## Task to complete
Make an exact copy of the records, with the pictures left out.

==== Entries supplied ====

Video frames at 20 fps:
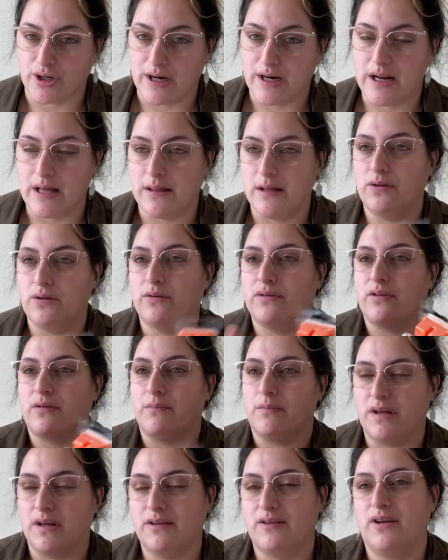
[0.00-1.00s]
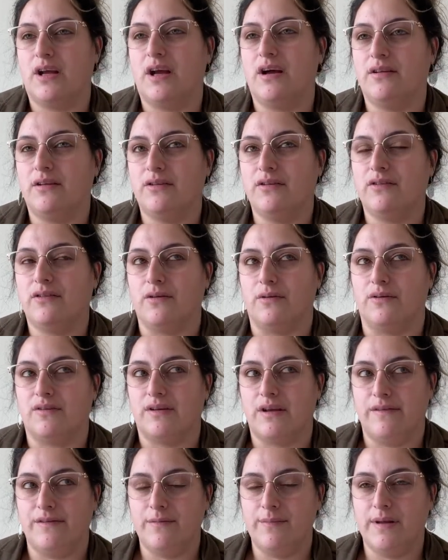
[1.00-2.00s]
And I think those are mixed together, so it's
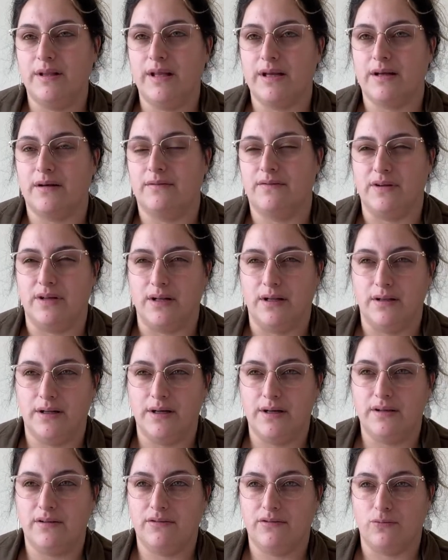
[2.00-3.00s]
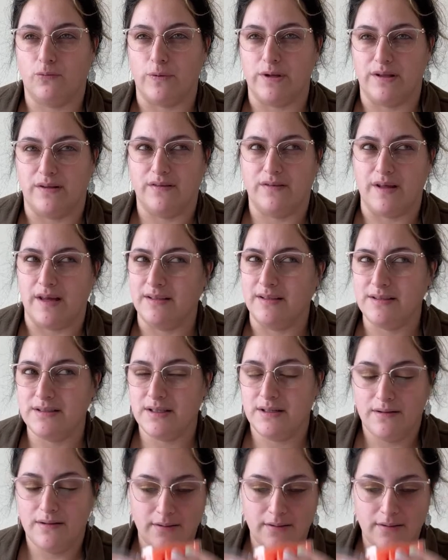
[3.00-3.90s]
giving me like a vanilla sweet scent.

====

## Completed task
Video frames at 20 fps:
[0.00-1.00s]
[1.00-2.00s]
And I think those are mixed together, so it's
[2.00-3.00s]
[3.00-3.90s]
giving me like a vanilla sweet scent.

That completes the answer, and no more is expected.